Task inputs —
:::
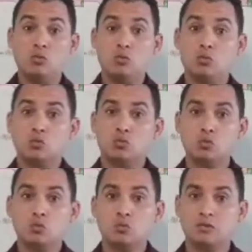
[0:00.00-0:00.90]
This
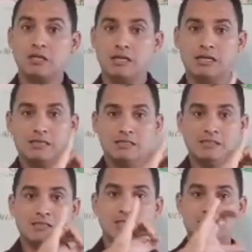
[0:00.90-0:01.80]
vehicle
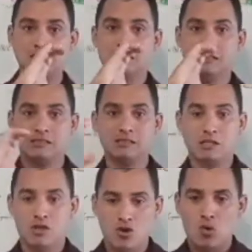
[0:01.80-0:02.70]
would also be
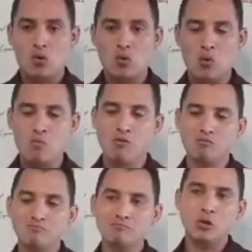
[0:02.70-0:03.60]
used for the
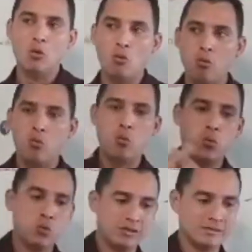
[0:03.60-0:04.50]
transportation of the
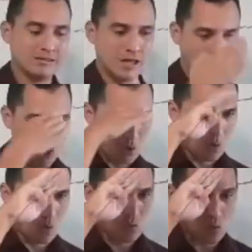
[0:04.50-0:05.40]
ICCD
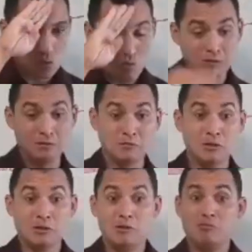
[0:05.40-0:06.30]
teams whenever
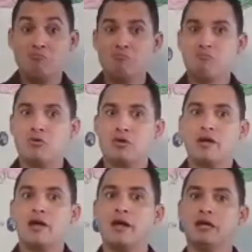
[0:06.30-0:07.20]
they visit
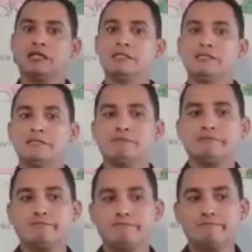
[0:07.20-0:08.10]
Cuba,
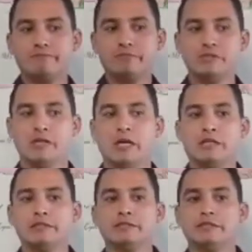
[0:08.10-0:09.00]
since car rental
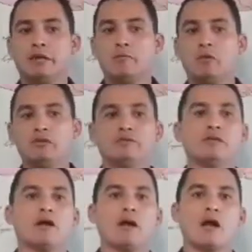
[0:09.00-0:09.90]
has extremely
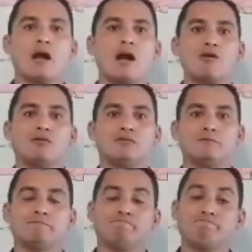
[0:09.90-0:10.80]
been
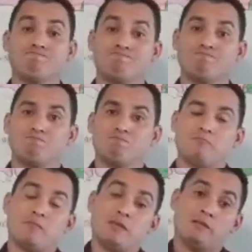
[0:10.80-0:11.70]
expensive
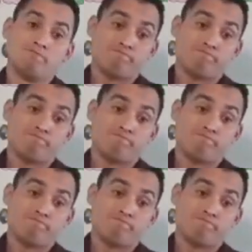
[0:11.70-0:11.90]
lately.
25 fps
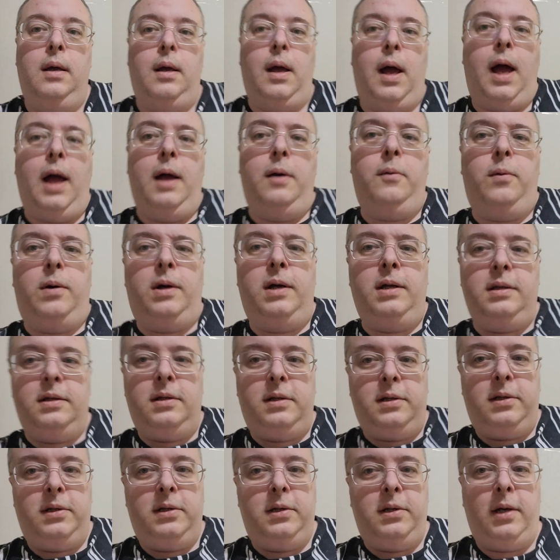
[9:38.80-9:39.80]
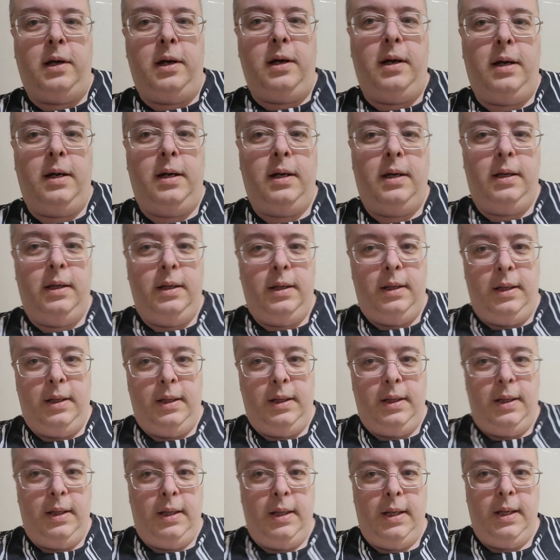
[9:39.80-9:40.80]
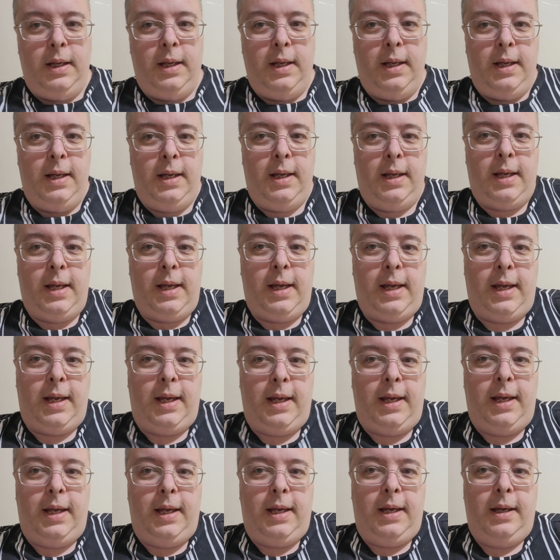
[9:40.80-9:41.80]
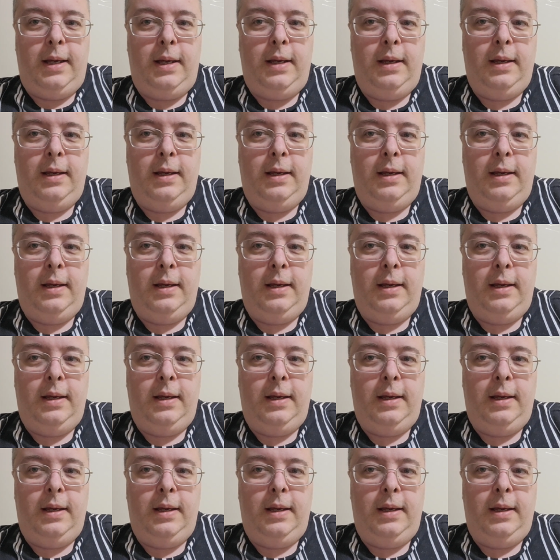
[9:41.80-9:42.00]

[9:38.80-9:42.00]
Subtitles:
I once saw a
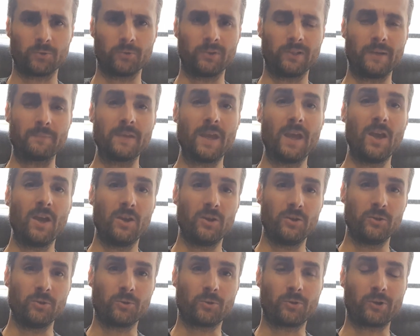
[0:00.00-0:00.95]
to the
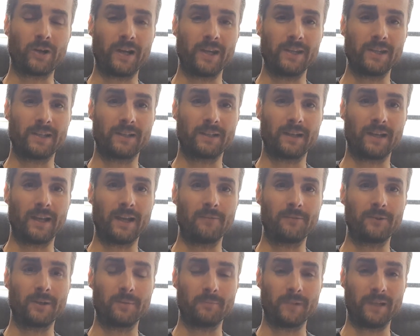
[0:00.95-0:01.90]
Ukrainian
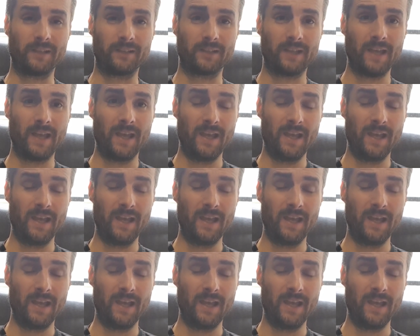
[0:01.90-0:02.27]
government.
:::
To do —
Extract the run of lines beginning with the line that holds "[9:38.80-9:42.00]" and ending at the last line of the data, inclusive. Exclude any pictures from the copy.

Response below —
[9:38.80-9:42.00]
Subtitles:
I once saw a
[0:00.00-0:00.95]
to the
[0:00.95-0:01.90]
Ukrainian
[0:01.90-0:02.27]
government.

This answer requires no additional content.